Can I grow a gazetteer from my own corpus?
Yes, and you should — this bootstrapping loop is how project gazetteers become powerful. Extract candidate place spans, have a person confirm each and attach coordinates or an identifier, then fold the confirmed list back in. Each pass lifts recall on your specific sources, and within a few iterations the project gazetteer outperforms any generic list for your material.
Key Takeaways
- A gazetteer boosts place NER mainly by recovering recall on historical toponyms.
- Run the gazetteer matcher and statistical model together, then union the spans.
- Combine a broad source (GeoNames) with a curated project list.
- Resolve overlaps by preferring the more specific, identified span.

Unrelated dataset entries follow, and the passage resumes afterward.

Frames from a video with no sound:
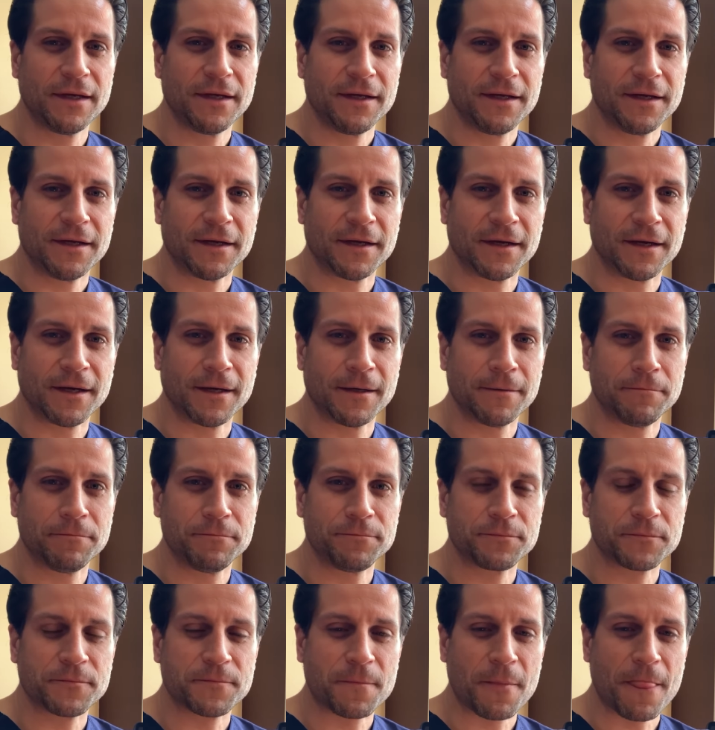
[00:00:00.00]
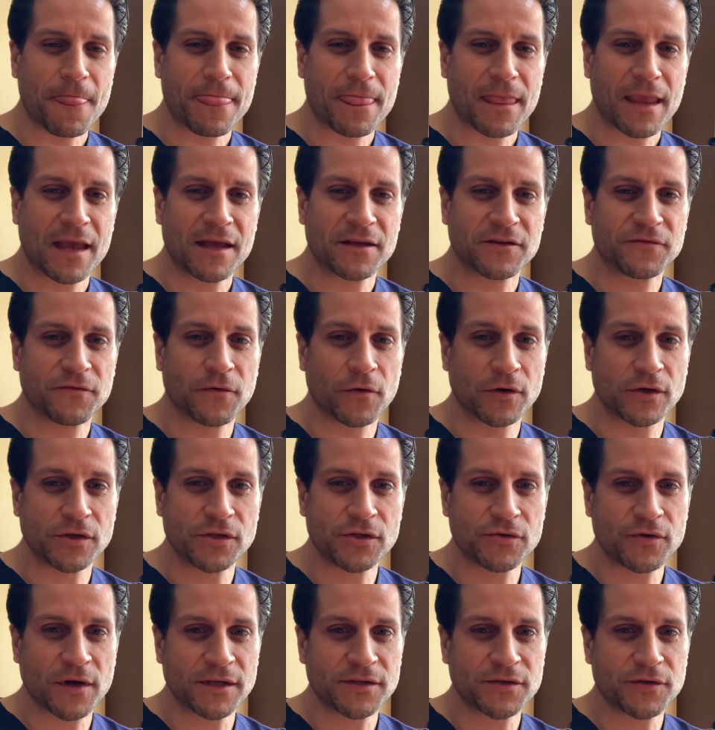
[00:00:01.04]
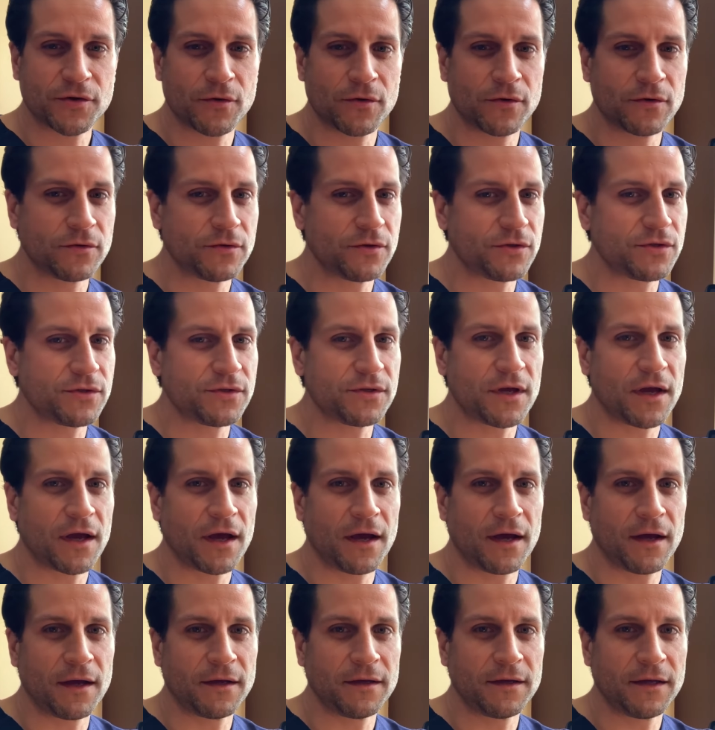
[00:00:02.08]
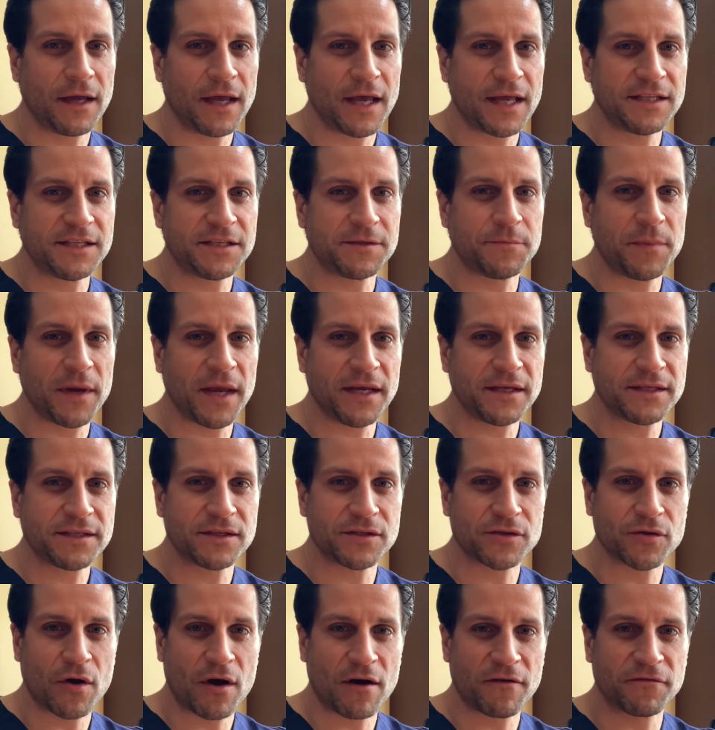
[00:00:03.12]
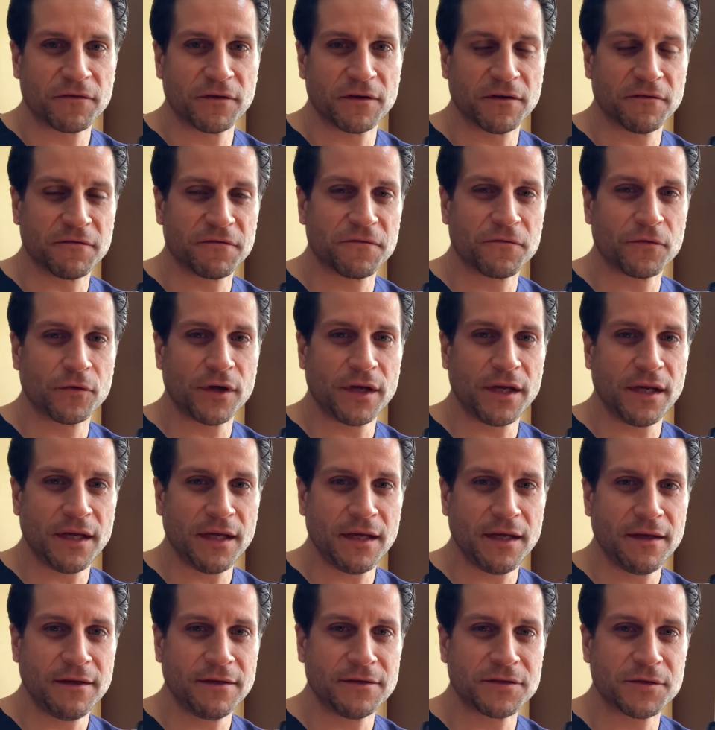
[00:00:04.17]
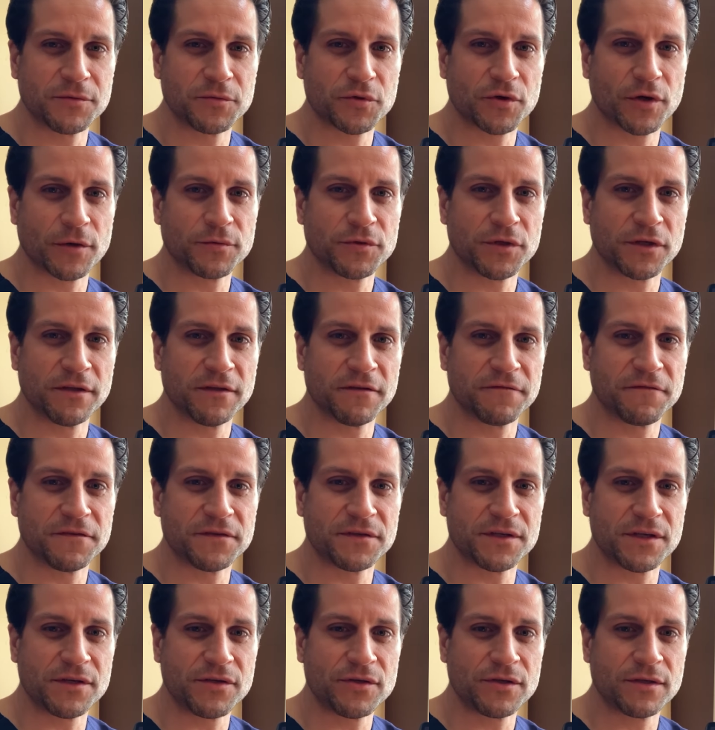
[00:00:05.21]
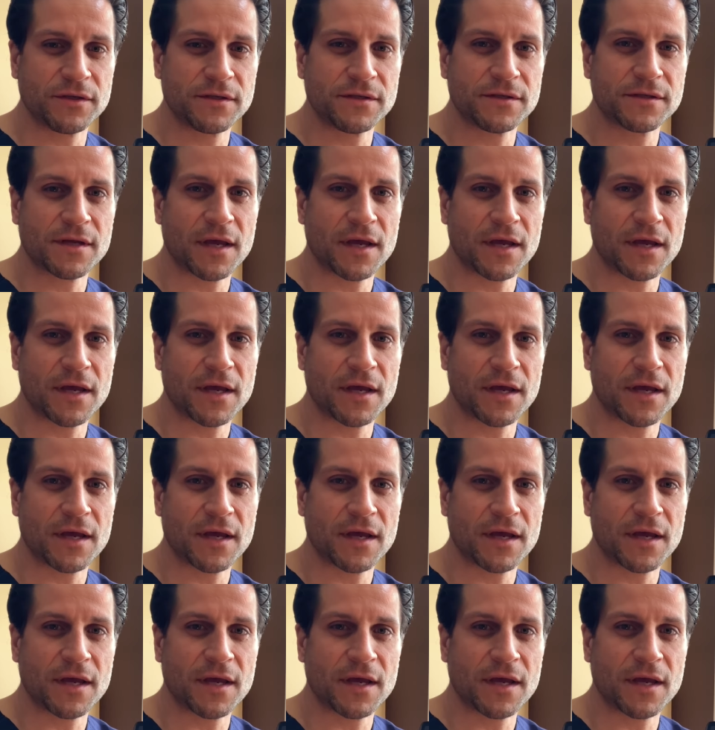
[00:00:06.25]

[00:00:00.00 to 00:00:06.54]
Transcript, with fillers: Um, as far as stress goes, uh, Headspace is offering a free subscription to physicians.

- Guard against place-as-surname false positives with context rules.
- Add attested spelling variants rather than loosening fuzzy thresholds.
- Bootstrap a project gazetteer from confirmed corpus extractions.
Frequently Asked Questions
How does a gazetteer improve place NER?
A gazetteer gives the model a curated list of known place names, so it can catch historical toponyms that a general model misses and resolve them to coordinates or identifiers. It mainly boosts recall on names the model has never seen.
Which gazetteers are best for historical places?
GeoNames for modern coverage, Pleiades for the ancient world, and the World Historical Gazetteer or a project-specific list for period-correct names. Combine a broad source with a curated local one for best results.
Should the gazetteer run before or after the model?
Run both and merge. The gazetteer matcher catches known names with high precision; the statistical model catches novel ones. Union the spans and resolve overlaps in favour of the more specific match.
How do I handle a place name that is also a surname?
Use context. "Lincoln" can be a person or a city. Keep a small disambiguation rule set or let the statistical model's label win when the gazetteer and model disagree on type.
What about historical spellings not in the gazetteer?
Add a variant list and use fuzzy matching with a tight threshold, or normalise spelling first. Expanding the gazetteer with attested historical forms is the most reliable fix.
Can I build a gazetteer from my own corpus?
Yes. Extract candidate place spans, have a human confirm and geolocate them, and feed the confirmed list back as a project gazetteer. This bootstrapping loop steadily improves recall on your sources.